Graham Anderson, Principal Officer of Profmed Medical Scheme has called on policy makers to be consistent in the way that spending on health, education and security in South Africa is presented.
He said that public funding for the health sector was equivalent to 4.2% of gross domestic product and 14% of the main National Treasury budget. *
‘South African government healthcare expenditure, measured as a percentage of GDP is lower than other middle income countries. Latest comparative health spending statistics date from 2005, when South Africa’s public sector financing of health, relative to GDP was 3.6%, did not compare well to Turkey’s 5.4%, Argentina’s 4.5% and Greece’s 4.3%.
However it has become the norm for policy makers to include private sector, after tax, health spending along with public health spend when comparing health spend in different countries.

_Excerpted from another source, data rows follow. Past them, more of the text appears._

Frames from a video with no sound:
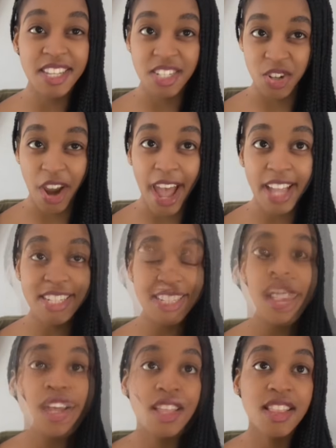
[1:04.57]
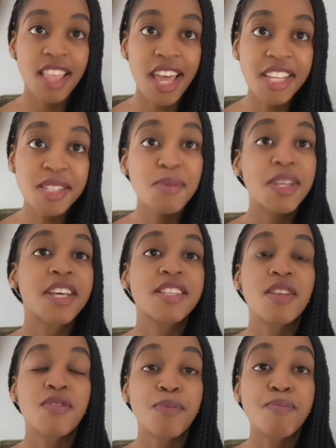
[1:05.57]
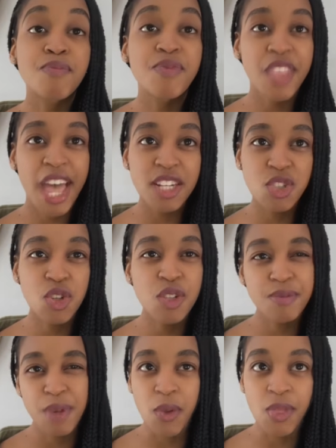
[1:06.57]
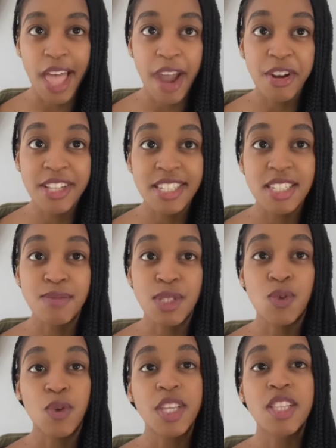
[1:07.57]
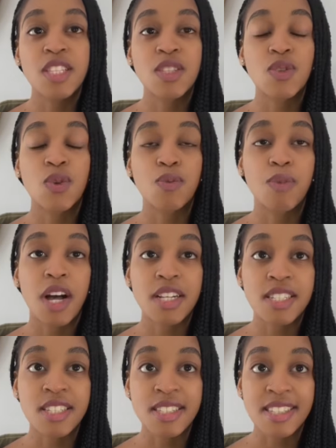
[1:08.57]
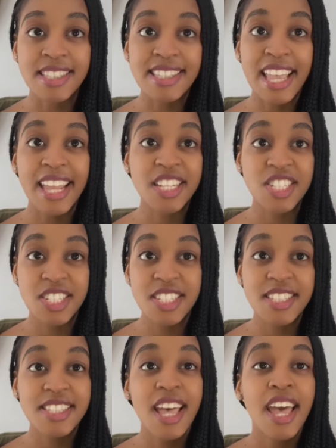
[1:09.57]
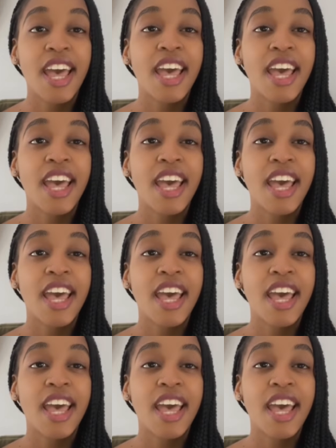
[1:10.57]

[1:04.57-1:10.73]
attract, and that is because of the natural polarity between the two partners' energies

Anderson said that this could be due to the fact that the World Health Organisation, a body that is in favour of universal health care, tracks public and private expenditure on health and measures expenditure as a percentage of GDP. In South Africa, combined public and private spend on health care is estimated at 8.8% of GDP. The norm for European countries is between 8% and 10% of GDP, a very high percentage of which is public funding from the national fiscus.

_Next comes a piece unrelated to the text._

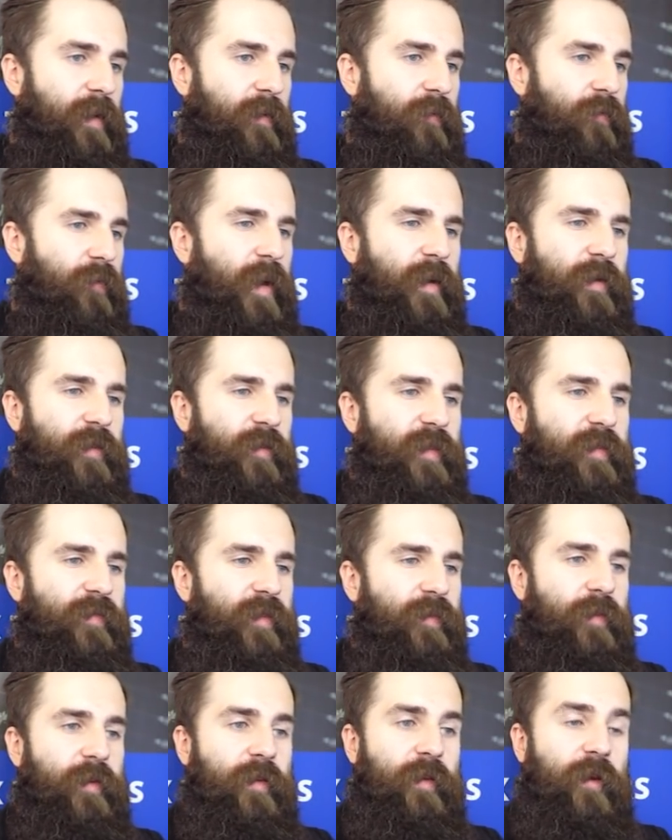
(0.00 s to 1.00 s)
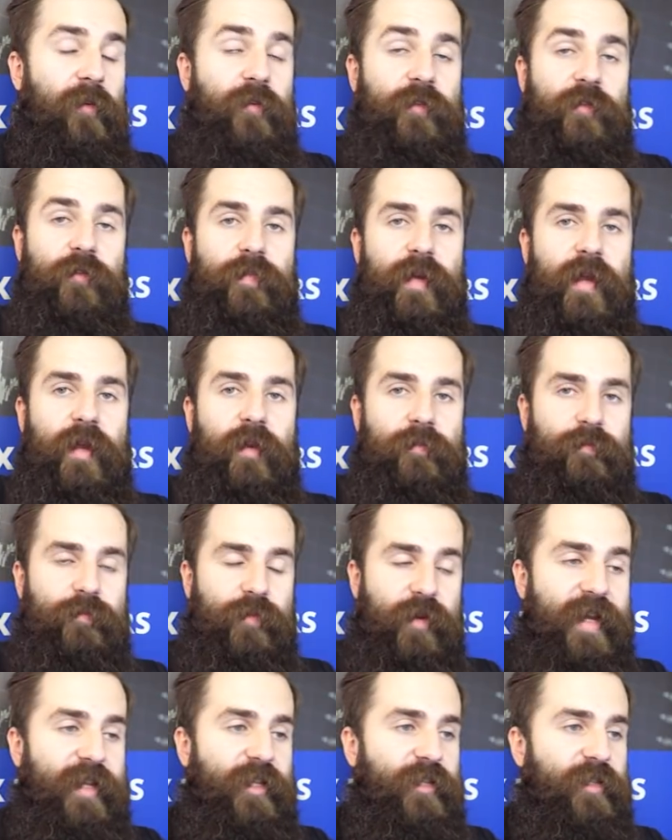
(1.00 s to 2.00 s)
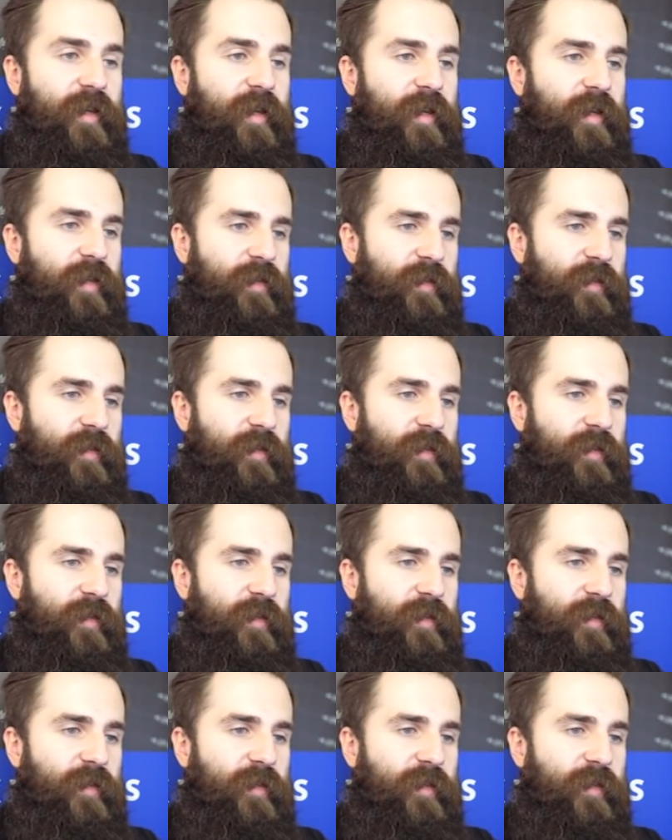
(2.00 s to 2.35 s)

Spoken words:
were not even close to being breached.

In South Africa, calculations to measure private spend are generally limited to contributions to medical schemes, and sourced from the Council for Medical Schemes. Other sources of health financing such as out of pocket spending or corporate spending on health are generally omitted.
Anderson pointed out that healthcare spend was unusual in this respect; there were no equivalent figures for total spend on education or total spend on security.

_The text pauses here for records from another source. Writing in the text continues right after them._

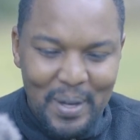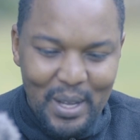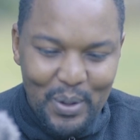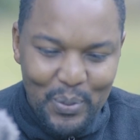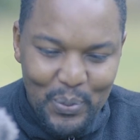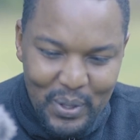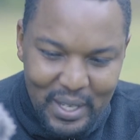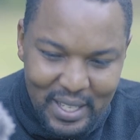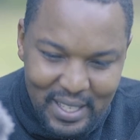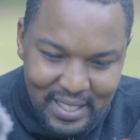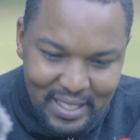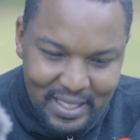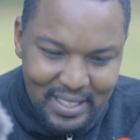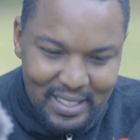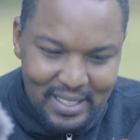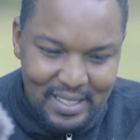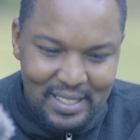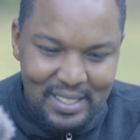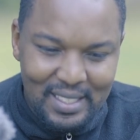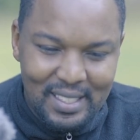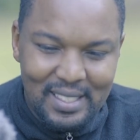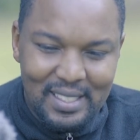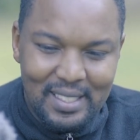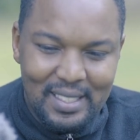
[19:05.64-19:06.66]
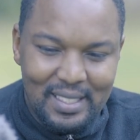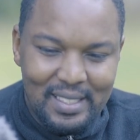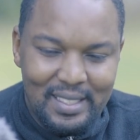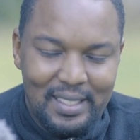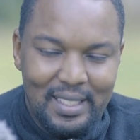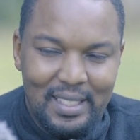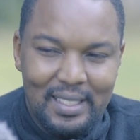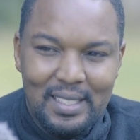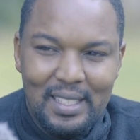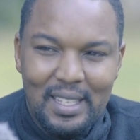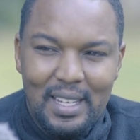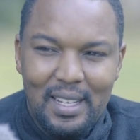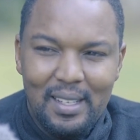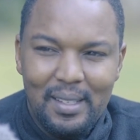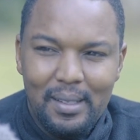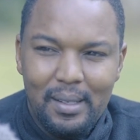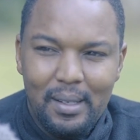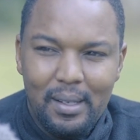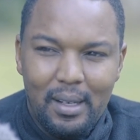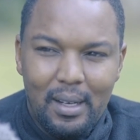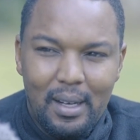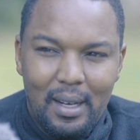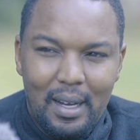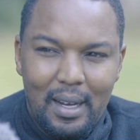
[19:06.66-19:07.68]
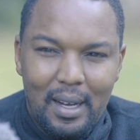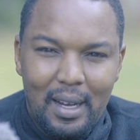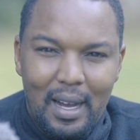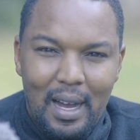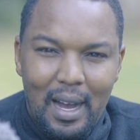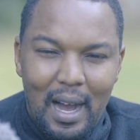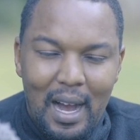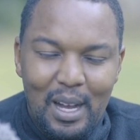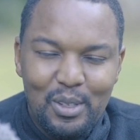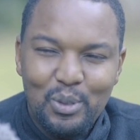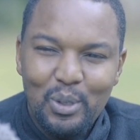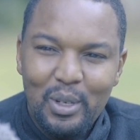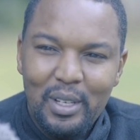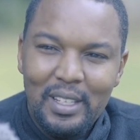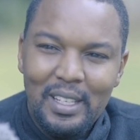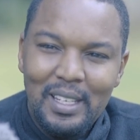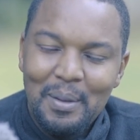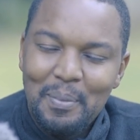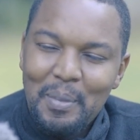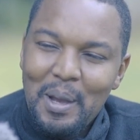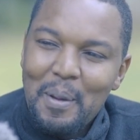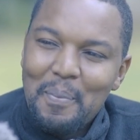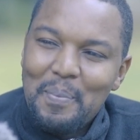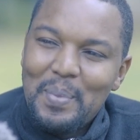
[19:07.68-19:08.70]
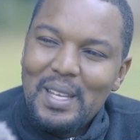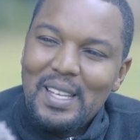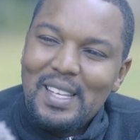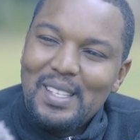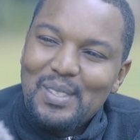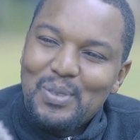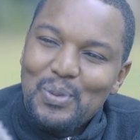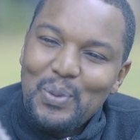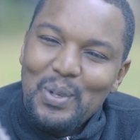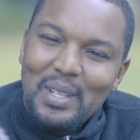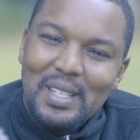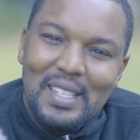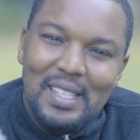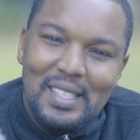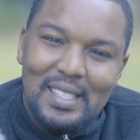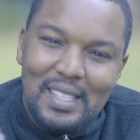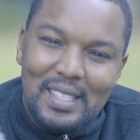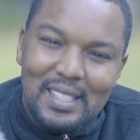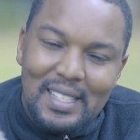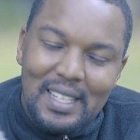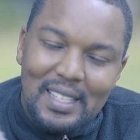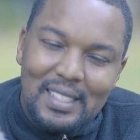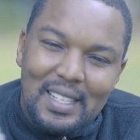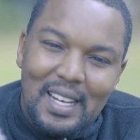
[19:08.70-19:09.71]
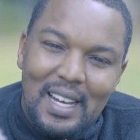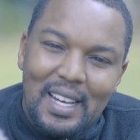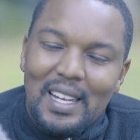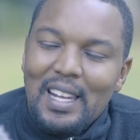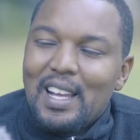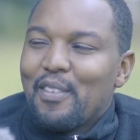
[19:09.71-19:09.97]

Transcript: weakness is that, my biggest weakness is that I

‘This could be due to the fact that it would be extremely difficult to measure all the money spent on private education, this figure is simply not available. As far as I am aware, no one has attempted to calculate all the money spent on private education. Likewise, when calculating the percentage of resources spent on policing, private security spend is not included.
‘One of the consequences of this method of calculating health-spend, is that the National Health Insurance policy makers might make the error of assuming that private sector spend is simply transferable and available for the financing of NHI.
‘It should also be remembered that private money spent on healthcare, like private money spent on education and security, is discretionary, voluntary expenditure, a contract between payers and providers where standards of service are carefully monitored by all parties,’ he said.
*According to figures from the Reserve Bank, in the fourth quarter of 2009, South Africa’s GDP was R2,504.16 bn. Expenditure on health including the R3 billion rollout for ARVs announced in the February 2010 budget was R107.6 bn.